An estimated 700 000 Vietnam veterans – almost a quarter of all soldiers sent to Vietnam from 1964 to 1973 – required some form of psychological help. The prevalence of delayed and chronic PTSD, in spite of the careful prevention of psychiatric casualties in Vietnam itself, was a rude awakening. Trying to explain this paradox called for new hypotheses,
for instance, that PTSD might be a common form of psychiatric casualty in “low-level“ warfare.28 Similar profiles had been observed in the French Inhibitors,research,lifescience,medical post-colonial wars in Indochina and Algeria.29 This post- Vietnam syndrome, increasingly diagnosed in veterans in the seventies, ultimately led to the adoption of PTSD as a diagnostic category in 1980 in DSM-III. It seems puzzling that no such category existed in DSM-II, which had even abandoned the former DSM-’I
category of so-called ”gross stress reaction,“ when it was published in 1968, the Inhibitors,research,lifescience,medical year of the Communist Jet Offensive in Vietnam. Retrospect There is currently a measure of consensus on the diagnosis and phenomenological description of PTSD, which is recognized as a specific syndrome in individuals who have experienced a major traumatic event. Most modem textbooks concur in describing this syndrome as comprising three groups of symptoms: (i) the recurrent and distressing reexperiencing Inhibitors,research,lifescience,medical of the event in dreams, thoughts, or flashbacks; (ii) emotional numbing and avoidance of stimuli reminiscent of the trauma; (iii) and a permanent state of increased Inhibitors,research,lifescience,medical arousal.
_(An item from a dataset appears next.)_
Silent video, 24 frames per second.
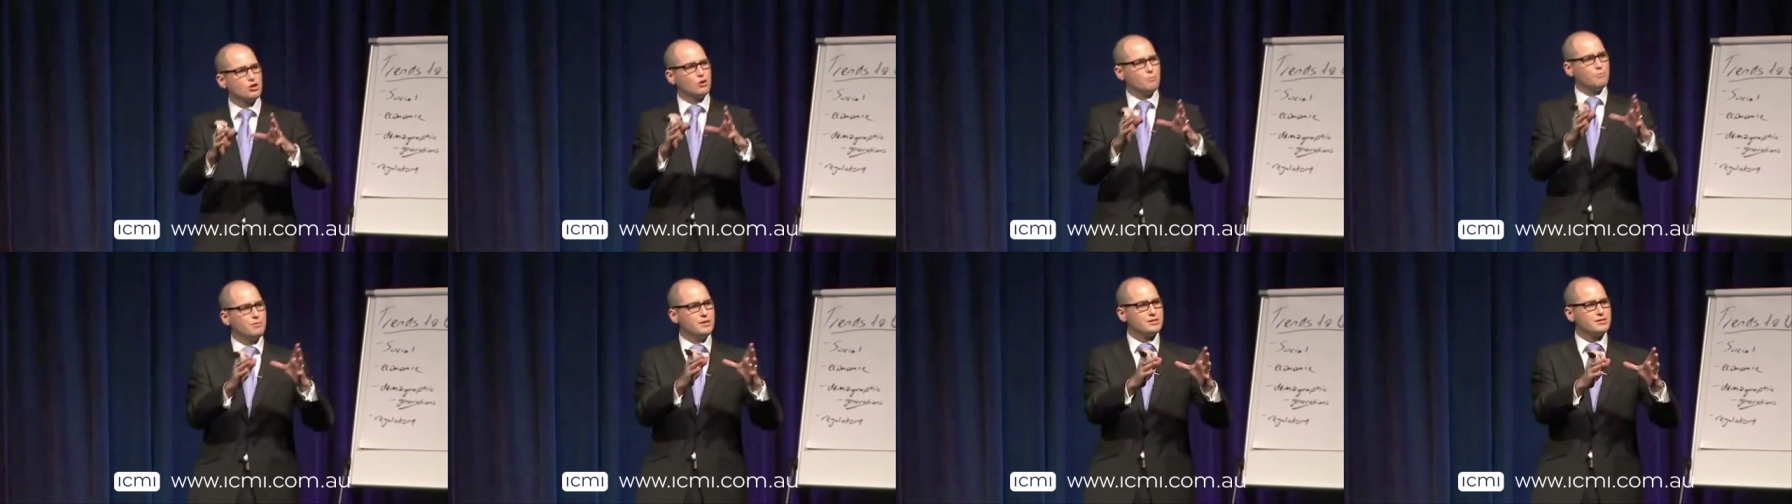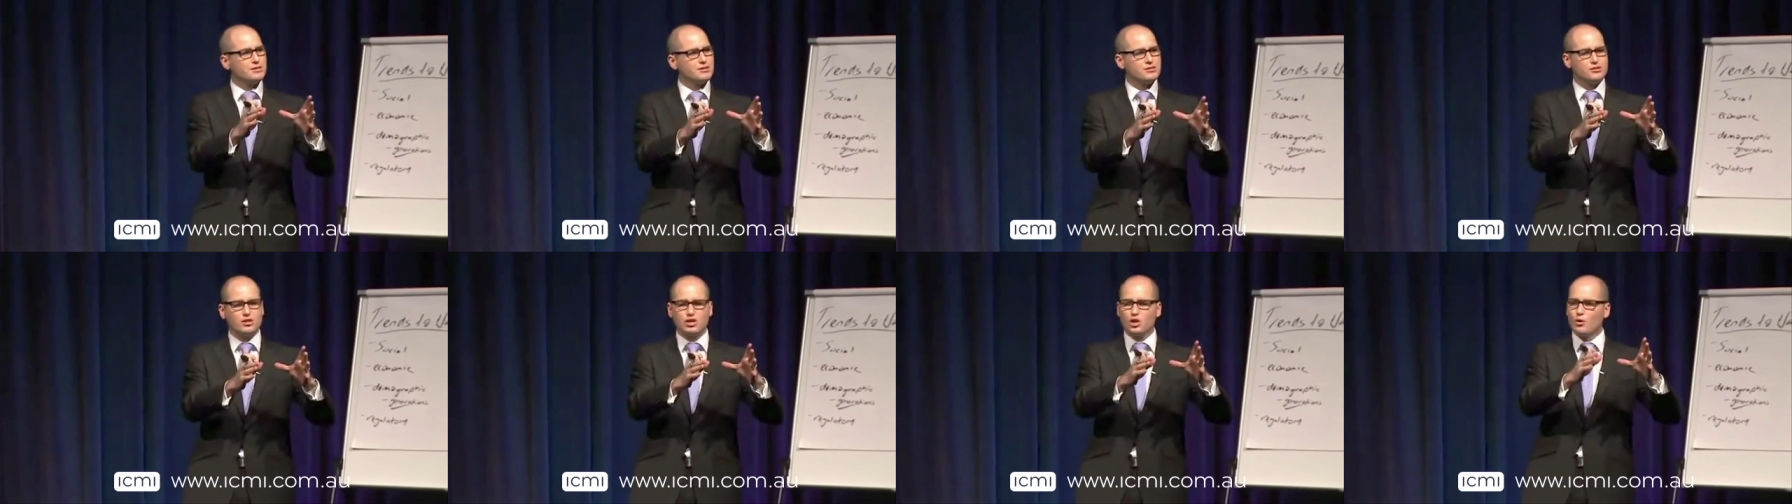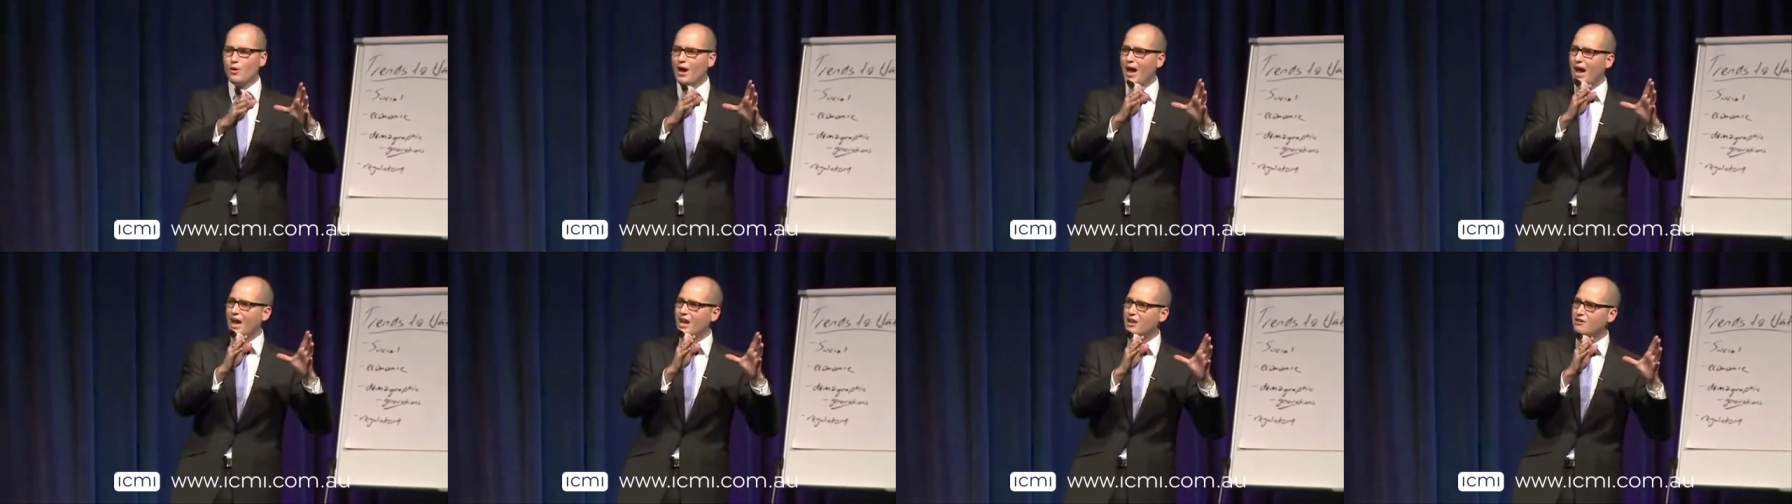your business so
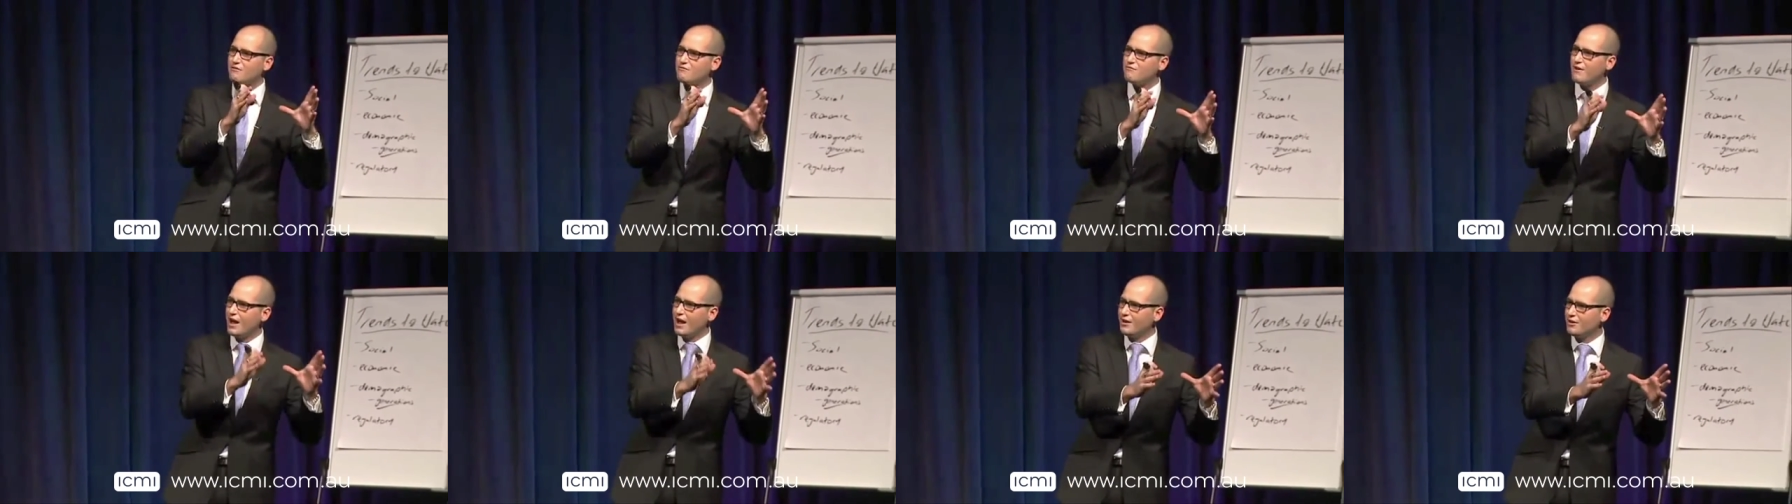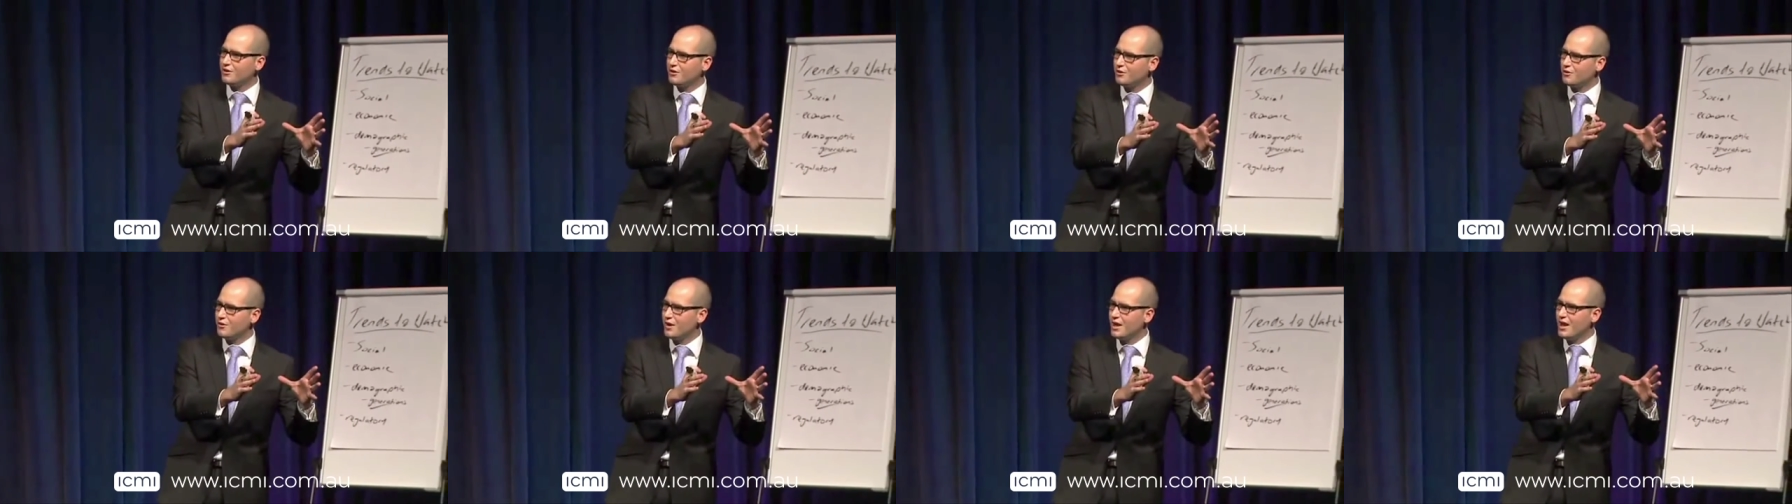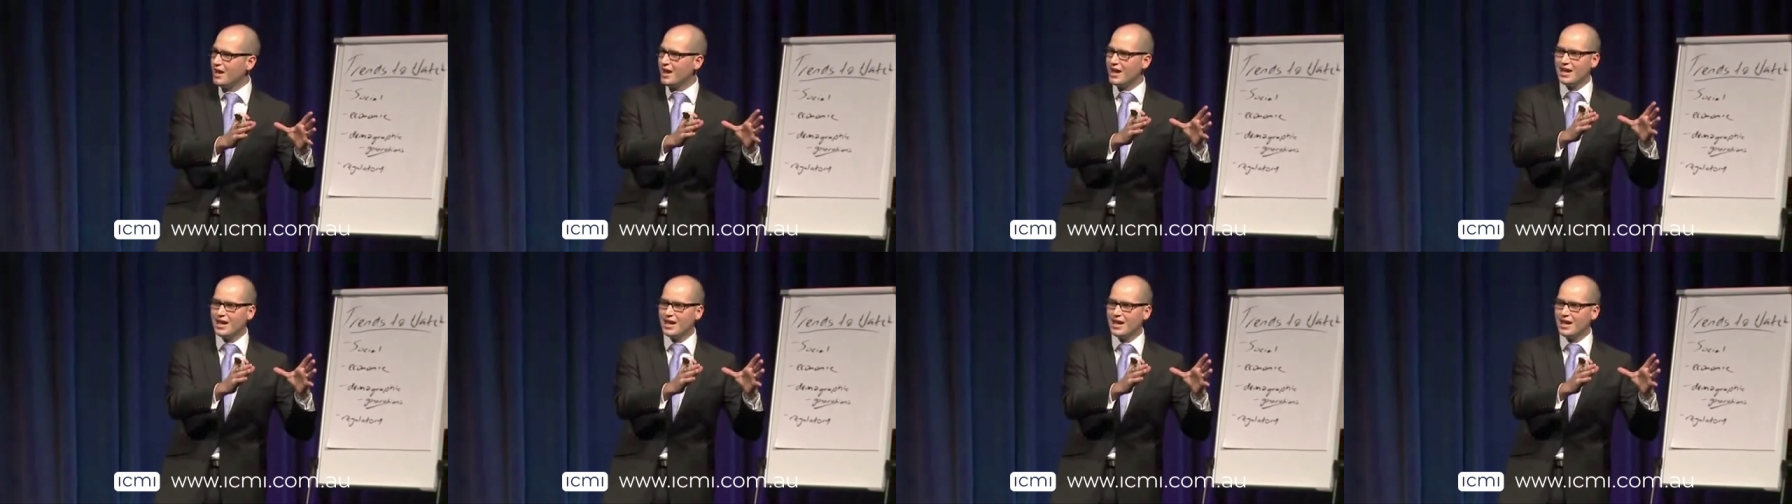you're adding value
The first symptoms of PTSD are often delayed and they are separated from the trauma by a latency period;
however, once installed, the disorder tends to follow a chronic course and the symptoms do not abate with time. DSM-IV 30 has the merit of clearly distinguishing PTSD, a chronic syndrome, from acute stress disorder, which is short-lived and appears soon after the trauma. We tend to abusively interpret the literature of previous decades as if today’s diagnostic categories Inhibitors,research,lifescience,medical had always existed. However, a clear distinction between acute stress disorder and chronic PTSD is usually lacking in previous works. Also, there was little attempt to predict the Dichloromethane dehalogenase risk of developing PTSD. Providing the trauma is severe enough, most individuals will go on to develop PTSD. However, one puzzling question is that many survivors seemingly do not develop symptoms even after a severe stressor.31 Likewise, the historical literature on PTSD offers few clues concerning effective treatment, once the symptoms have become chronic. Jhe practice of forward treatment aiming to prevent the development of chronic disorders may have inspired today’s psychological debriefing of disaster victims.
The human Adriamycin concentration response to psychological trauma is one of the most important public health problems in the world.